→ TRY IT
Set down the data again word for word. Skip any pictures.

Stored items
= = = = = = =

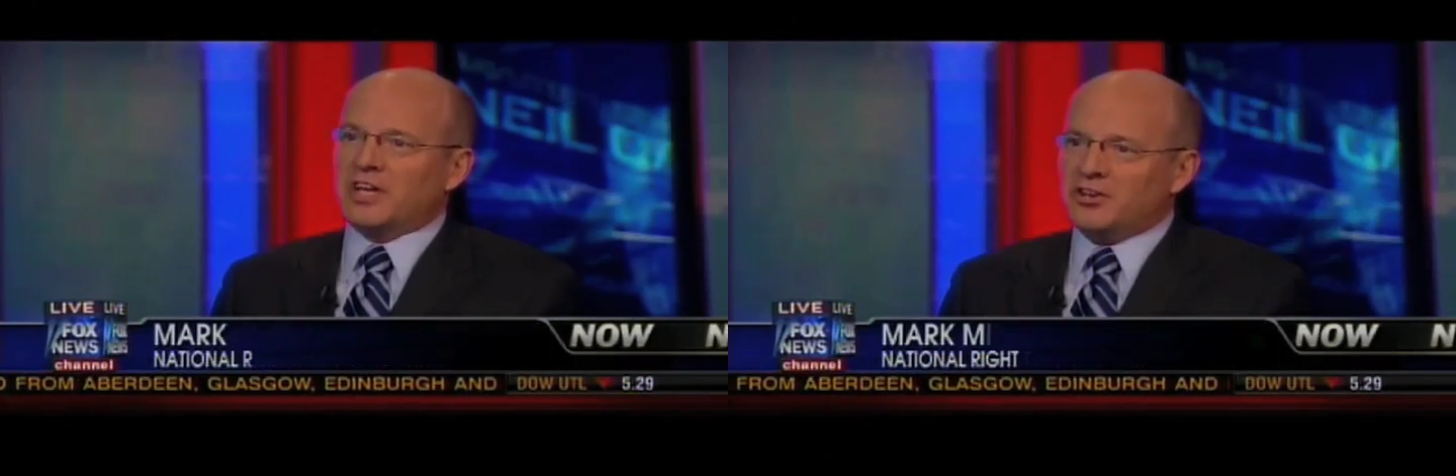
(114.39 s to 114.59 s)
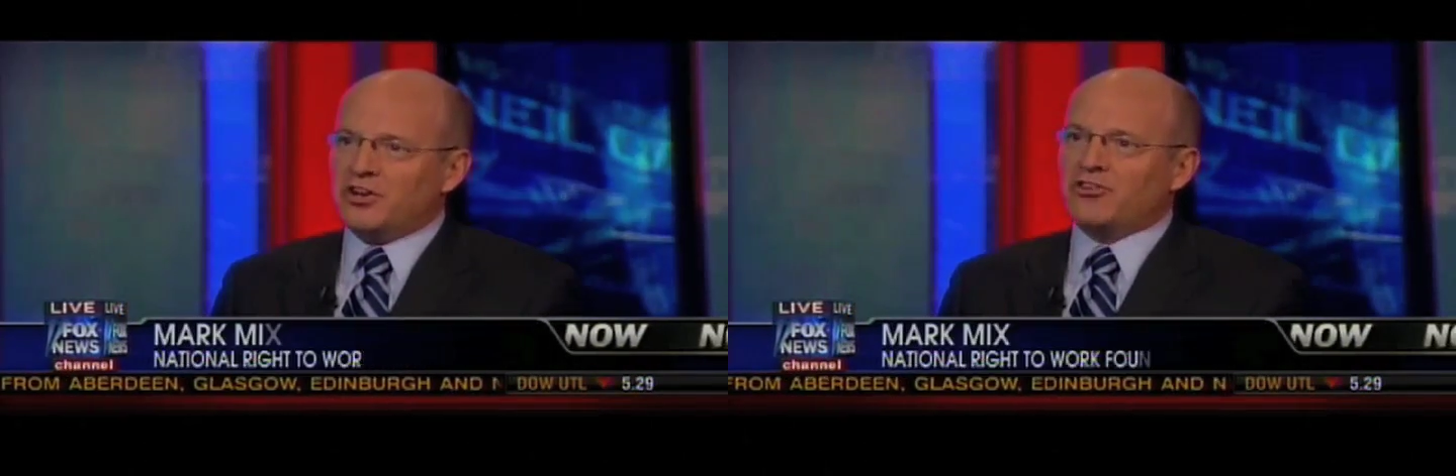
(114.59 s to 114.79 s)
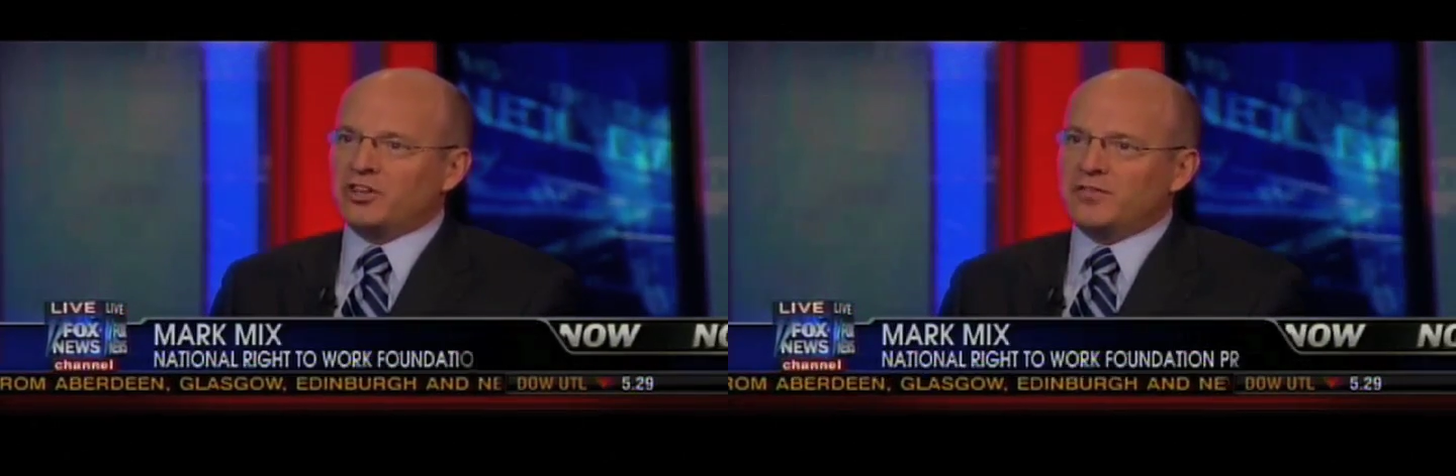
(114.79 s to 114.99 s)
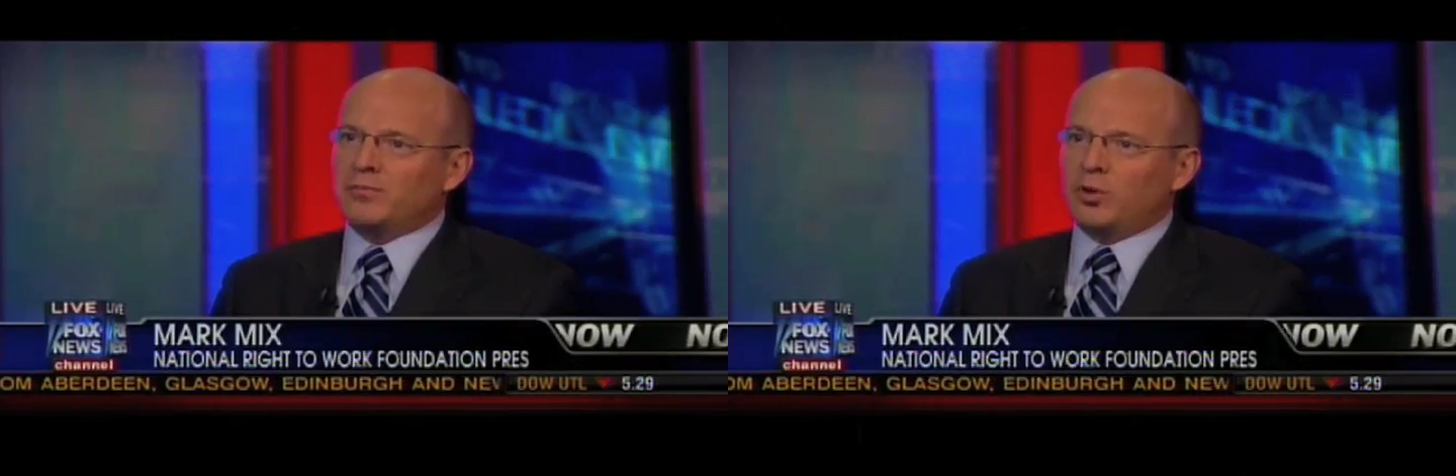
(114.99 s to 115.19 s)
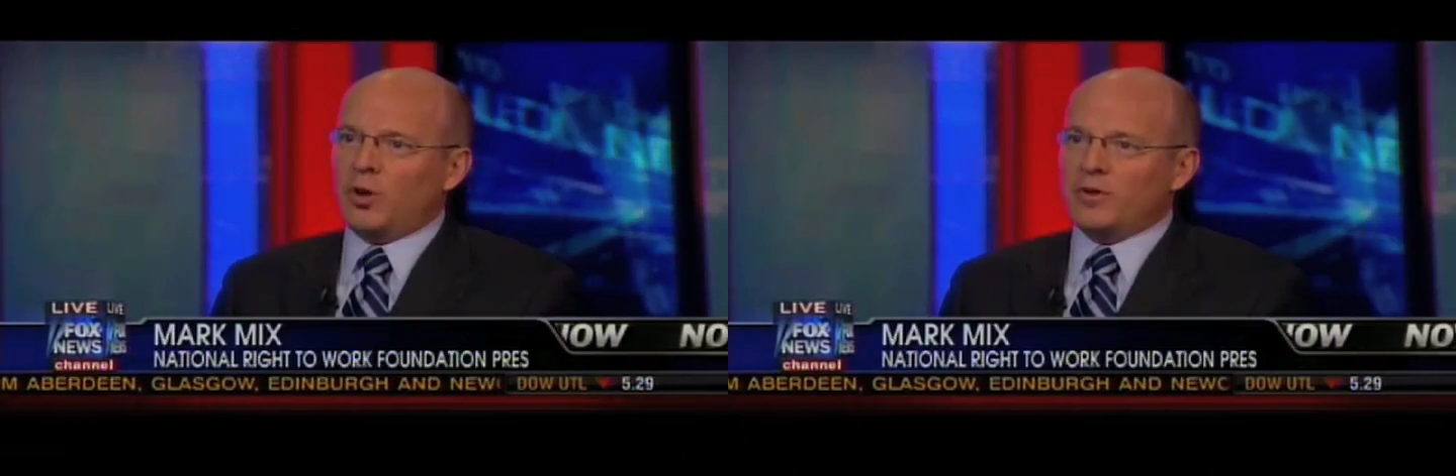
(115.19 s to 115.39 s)
condition of
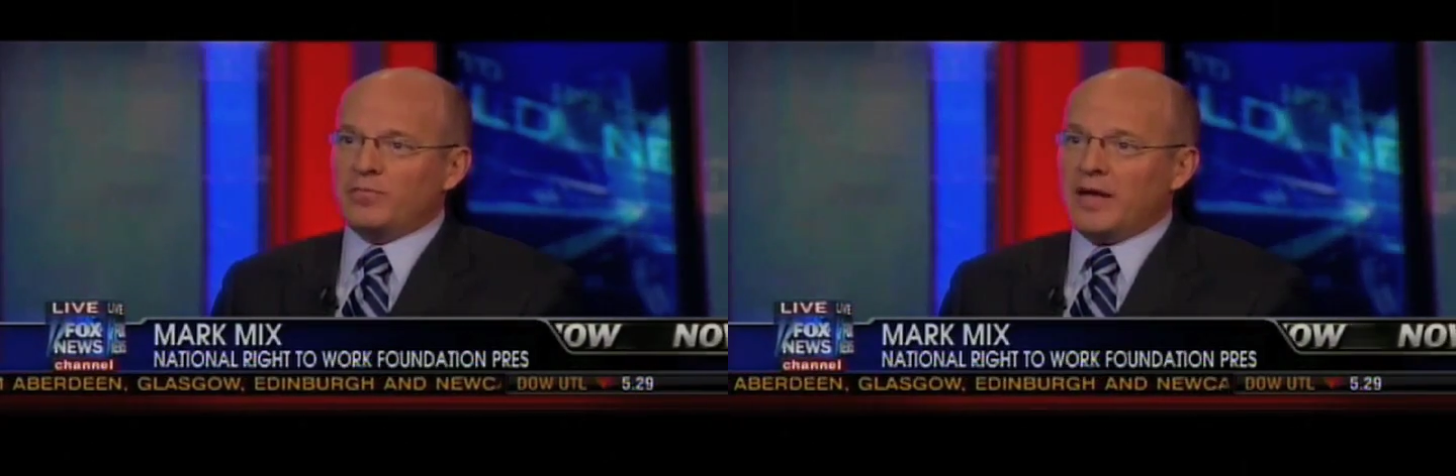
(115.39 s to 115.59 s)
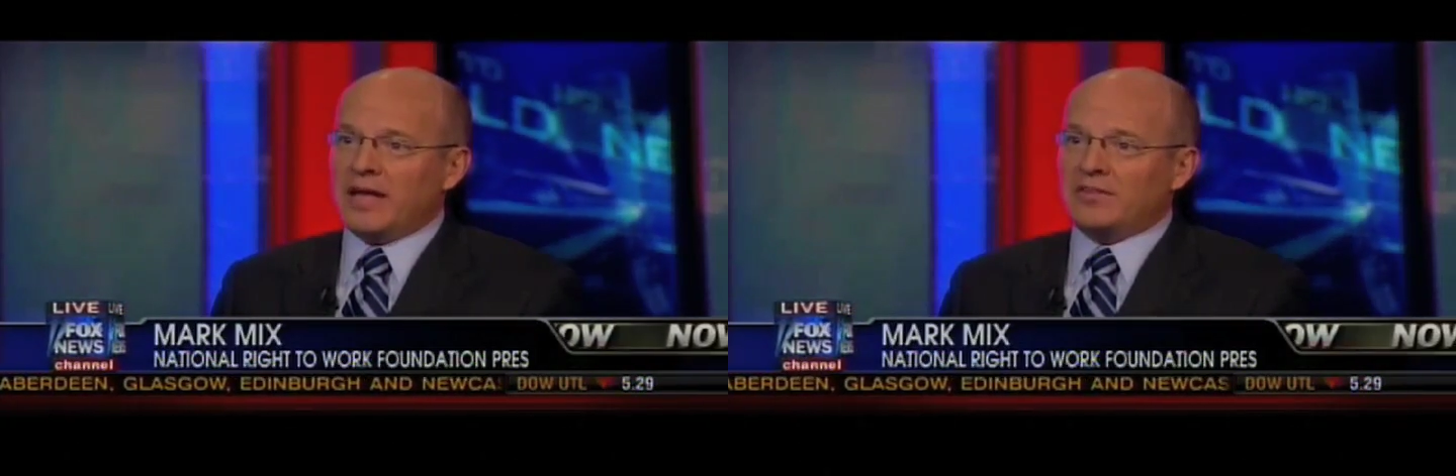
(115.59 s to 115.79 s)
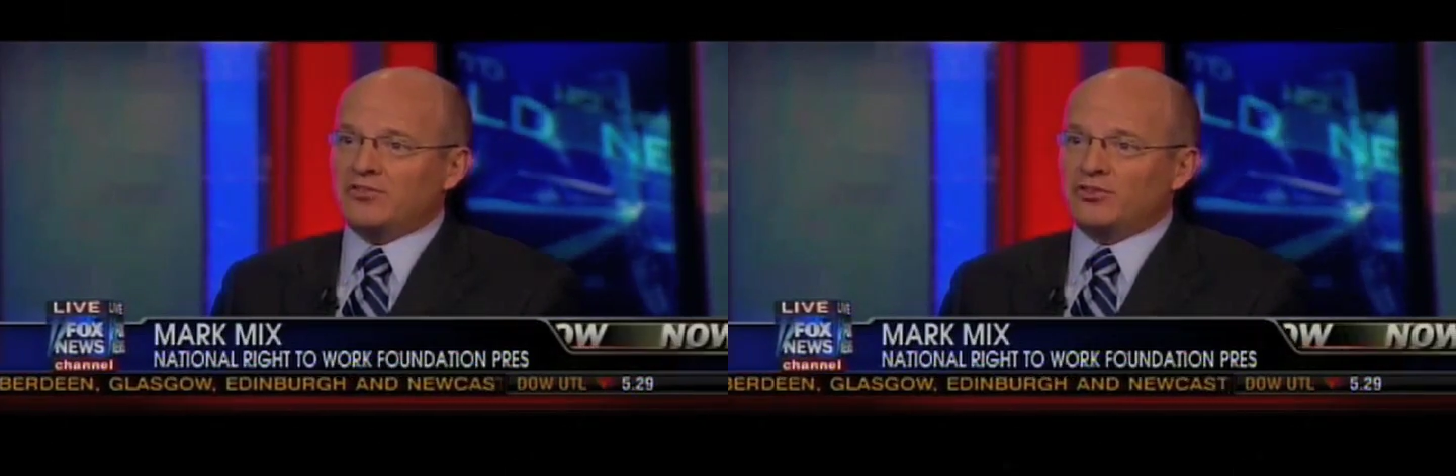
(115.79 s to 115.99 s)
employment of paying these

= = = = = = =

→ RESULT OF THE EXERCISE
(114.39 s to 114.59 s)
(114.59 s to 114.79 s)
(114.79 s to 114.99 s)
(114.99 s to 115.19 s)
(115.19 s to 115.39 s)
condition of
(115.39 s to 115.59 s)
(115.59 s to 115.79 s)
(115.79 s to 115.99 s)
employment of paying these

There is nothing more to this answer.